Data excerpts
_ _ _ _ _ _ _
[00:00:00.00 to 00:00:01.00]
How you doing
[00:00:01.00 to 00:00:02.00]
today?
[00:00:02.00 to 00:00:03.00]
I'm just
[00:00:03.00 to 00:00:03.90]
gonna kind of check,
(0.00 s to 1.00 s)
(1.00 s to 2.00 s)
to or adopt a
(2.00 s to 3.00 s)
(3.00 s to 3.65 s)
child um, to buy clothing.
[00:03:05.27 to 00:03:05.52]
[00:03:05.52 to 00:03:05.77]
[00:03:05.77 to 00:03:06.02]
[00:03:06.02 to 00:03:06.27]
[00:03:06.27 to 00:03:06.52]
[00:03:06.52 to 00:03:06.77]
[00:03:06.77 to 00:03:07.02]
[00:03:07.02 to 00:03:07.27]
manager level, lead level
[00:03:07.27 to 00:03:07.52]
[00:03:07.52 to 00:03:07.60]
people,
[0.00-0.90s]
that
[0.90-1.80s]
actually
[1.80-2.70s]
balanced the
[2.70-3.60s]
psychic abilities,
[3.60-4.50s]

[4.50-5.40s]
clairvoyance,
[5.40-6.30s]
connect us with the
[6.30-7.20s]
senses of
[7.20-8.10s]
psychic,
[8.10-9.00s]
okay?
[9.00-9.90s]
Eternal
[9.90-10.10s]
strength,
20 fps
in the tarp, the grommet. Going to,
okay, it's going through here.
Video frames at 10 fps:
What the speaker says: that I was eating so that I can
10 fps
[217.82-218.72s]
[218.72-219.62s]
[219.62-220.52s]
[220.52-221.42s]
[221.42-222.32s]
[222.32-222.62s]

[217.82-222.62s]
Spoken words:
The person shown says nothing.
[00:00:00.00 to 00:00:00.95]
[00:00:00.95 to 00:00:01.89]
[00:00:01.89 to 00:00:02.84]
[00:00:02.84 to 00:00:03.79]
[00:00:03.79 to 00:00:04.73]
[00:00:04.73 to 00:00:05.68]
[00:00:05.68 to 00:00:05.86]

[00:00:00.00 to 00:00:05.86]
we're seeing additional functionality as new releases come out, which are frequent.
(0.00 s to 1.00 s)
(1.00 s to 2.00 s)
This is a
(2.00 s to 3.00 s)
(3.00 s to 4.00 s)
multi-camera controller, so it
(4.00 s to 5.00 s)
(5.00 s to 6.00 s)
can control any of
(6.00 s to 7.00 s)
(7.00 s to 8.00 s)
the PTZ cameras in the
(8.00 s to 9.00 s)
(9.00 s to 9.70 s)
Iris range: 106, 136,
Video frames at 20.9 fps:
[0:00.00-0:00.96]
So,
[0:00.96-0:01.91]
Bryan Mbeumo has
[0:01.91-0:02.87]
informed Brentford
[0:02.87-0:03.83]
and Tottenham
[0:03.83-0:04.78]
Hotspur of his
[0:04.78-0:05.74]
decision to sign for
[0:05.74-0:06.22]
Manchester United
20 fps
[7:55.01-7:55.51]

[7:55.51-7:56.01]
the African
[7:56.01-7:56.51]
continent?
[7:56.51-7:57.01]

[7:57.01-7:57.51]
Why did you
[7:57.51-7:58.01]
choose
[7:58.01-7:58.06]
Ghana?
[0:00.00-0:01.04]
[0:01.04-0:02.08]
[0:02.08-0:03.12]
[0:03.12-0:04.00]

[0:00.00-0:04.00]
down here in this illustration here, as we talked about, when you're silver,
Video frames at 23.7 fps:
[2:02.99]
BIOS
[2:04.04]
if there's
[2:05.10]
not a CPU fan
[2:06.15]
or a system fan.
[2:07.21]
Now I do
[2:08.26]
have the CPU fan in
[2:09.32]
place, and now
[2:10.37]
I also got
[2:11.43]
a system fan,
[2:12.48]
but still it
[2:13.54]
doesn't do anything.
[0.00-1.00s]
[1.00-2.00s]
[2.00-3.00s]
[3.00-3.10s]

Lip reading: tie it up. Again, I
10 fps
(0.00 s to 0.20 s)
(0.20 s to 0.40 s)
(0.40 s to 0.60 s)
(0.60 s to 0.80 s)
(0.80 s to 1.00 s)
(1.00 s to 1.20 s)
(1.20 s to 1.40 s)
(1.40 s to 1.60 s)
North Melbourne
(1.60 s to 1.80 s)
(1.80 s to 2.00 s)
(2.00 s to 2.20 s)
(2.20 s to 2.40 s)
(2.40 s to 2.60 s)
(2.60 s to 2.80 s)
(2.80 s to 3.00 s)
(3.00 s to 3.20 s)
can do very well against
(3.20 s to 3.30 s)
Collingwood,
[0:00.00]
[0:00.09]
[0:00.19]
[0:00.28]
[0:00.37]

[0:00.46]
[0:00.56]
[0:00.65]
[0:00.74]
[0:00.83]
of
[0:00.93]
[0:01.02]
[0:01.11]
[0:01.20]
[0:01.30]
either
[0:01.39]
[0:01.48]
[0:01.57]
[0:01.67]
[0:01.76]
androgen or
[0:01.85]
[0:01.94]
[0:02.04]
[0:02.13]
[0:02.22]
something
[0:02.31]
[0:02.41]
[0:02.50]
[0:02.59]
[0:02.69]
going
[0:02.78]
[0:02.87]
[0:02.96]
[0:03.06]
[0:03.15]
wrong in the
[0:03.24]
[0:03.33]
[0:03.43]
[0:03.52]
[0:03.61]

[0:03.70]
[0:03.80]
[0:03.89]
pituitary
_ _ _ _ _ _ _
Work task =>
The records are to be retyped exactly. No line may be skipped.

Task response =>
[00:00:00.00 to 00:00:01.00]
How you doing
[00:00:01.00 to 00:00:02.00]
today?
[00:00:02.00 to 00:00:03.00]
I'm just
[00:00:03.00 to 00:00:03.90]
gonna kind of check,
(0.00 s to 1.00 s)
(1.00 s to 2.00 s)
to or adopt a
(2.00 s to 3.00 s)
(3.00 s to 3.65 s)
child um, to buy clothing.
[00:03:05.27 to 00:03:05.52]
[00:03:05.52 to 00:03:05.77]
[00:03:05.77 to 00:03:06.02]
[00:03:06.02 to 00:03:06.27]
[00:03:06.27 to 00:03:06.52]
[00:03:06.52 to 00:03:06.77]
[00:03:06.77 to 00:03:07.02]
[00:03:07.02 to 00:03:07.27]
manager level, lead level
[00:03:07.27 to 00:03:07.52]
[00:03:07.52 to 00:03:07.60]
people,
[0.00-0.90s]
that
[0.90-1.80s]
actually
[1.80-2.70s]
balanced the
[2.70-3.60s]
psychic abilities,
[3.60-4.50s]

[4.50-5.40s]
clairvoyance,
[5.40-6.30s]
connect us with the
[6.30-7.20s]
senses of
[7.20-8.10s]
psychic,
[8.10-9.00s]
okay?
[9.00-9.90s]
Eternal
[9.90-10.10s]
strength,
20 fps
in the tarp, the grommet. Going to,
okay, it's going through here.
Video frames at 10 fps:
What the speaker says: that I was eating so that I can
10 fps
[217.82-218.72s]
[218.72-219.62s]
[219.62-220.52s]
[220.52-221.42s]
[221.42-222.32s]
[222.32-222.62s]

[217.82-222.62s]
Spoken words:
The person shown says nothing.
[00:00:00.00 to 00:00:00.95]
[00:00:00.95 to 00:00:01.89]
[00:00:01.89 to 00:00:02.84]
[00:00:02.84 to 00:00:03.79]
[00:00:03.79 to 00:00:04.73]
[00:00:04.73 to 00:00:05.68]
[00:00:05.68 to 00:00:05.86]

[00:00:00.00 to 00:00:05.86]
we're seeing additional functionality as new releases come out, which are frequent.
(0.00 s to 1.00 s)
(1.00 s to 2.00 s)
This is a
(2.00 s to 3.00 s)
(3.00 s to 4.00 s)
multi-camera controller, so it
(4.00 s to 5.00 s)
(5.00 s to 6.00 s)
can control any of
(6.00 s to 7.00 s)
(7.00 s to 8.00 s)
the PTZ cameras in the
(8.00 s to 9.00 s)
(9.00 s to 9.70 s)
Iris range: 106, 136,
Video frames at 20.9 fps:
[0:00.00-0:00.96]
So,
[0:00.96-0:01.91]
Bryan Mbeumo has
[0:01.91-0:02.87]
informed Brentford
[0:02.87-0:03.83]
and Tottenham
[0:03.83-0:04.78]
Hotspur of his
[0:04.78-0:05.74]
decision to sign for
[0:05.74-0:06.22]
Manchester United
20 fps
[7:55.01-7:55.51]

[7:55.51-7:56.01]
the African
[7:56.01-7:56.51]
continent?
[7:56.51-7:57.01]

[7:57.01-7:57.51]
Why did you
[7:57.51-7:58.01]
choose
[7:58.01-7:58.06]
Ghana?
[0:00.00-0:01.04]
[0:01.04-0:02.08]
[0:02.08-0:03.12]
[0:03.12-0:04.00]

[0:00.00-0:04.00]
down here in this illustration here, as we talked about, when you're silver,
Video frames at 23.7 fps:
[2:02.99]
BIOS
[2:04.04]
if there's
[2:05.10]
not a CPU fan
[2:06.15]
or a system fan.
[2:07.21]
Now I do
[2:08.26]
have the CPU fan in
[2:09.32]
place, and now
[2:10.37]
I also got
[2:11.43]
a system fan,
[2:12.48]
but still it
[2:13.54]
doesn't do anything.
[0.00-1.00s]
[1.00-2.00s]
[2.00-3.00s]
[3.00-3.10s]

Lip reading: tie it up. Again, I
10 fps
(0.00 s to 0.20 s)
(0.20 s to 0.40 s)
(0.40 s to 0.60 s)
(0.60 s to 0.80 s)
(0.80 s to 1.00 s)
(1.00 s to 1.20 s)
(1.20 s to 1.40 s)
(1.40 s to 1.60 s)
North Melbourne
(1.60 s to 1.80 s)
(1.80 s to 2.00 s)
(2.00 s to 2.20 s)
(2.20 s to 2.40 s)
(2.40 s to 2.60 s)
(2.60 s to 2.80 s)
(2.80 s to 3.00 s)
(3.00 s to 3.20 s)
can do very well against
(3.20 s to 3.30 s)
Collingwood,
[0:00.00]
[0:00.09]
[0:00.19]
[0:00.28]
[0:00.37]

[0:00.46]
[0:00.56]
[0:00.65]
[0:00.74]
[0:00.83]
of
[0:00.93]
[0:01.02]
[0:01.11]
[0:01.20]
[0:01.30]
either
[0:01.39]
[0:01.48]
[0:01.57]
[0:01.67]
[0:01.76]
androgen or
[0:01.85]
[0:01.94]
[0:02.04]
[0:02.13]
[0:02.22]
something
[0:02.31]
[0:02.41]
[0:02.50]
[0:02.59]
[0:02.69]
going
[0:02.78]
[0:02.87]
[0:02.96]
[0:03.06]
[0:03.15]
wrong in the
[0:03.24]
[0:03.33]
[0:03.43]
[0:03.52]
[0:03.61]

[0:03.70]
[0:03.80]
[0:03.89]
pituitary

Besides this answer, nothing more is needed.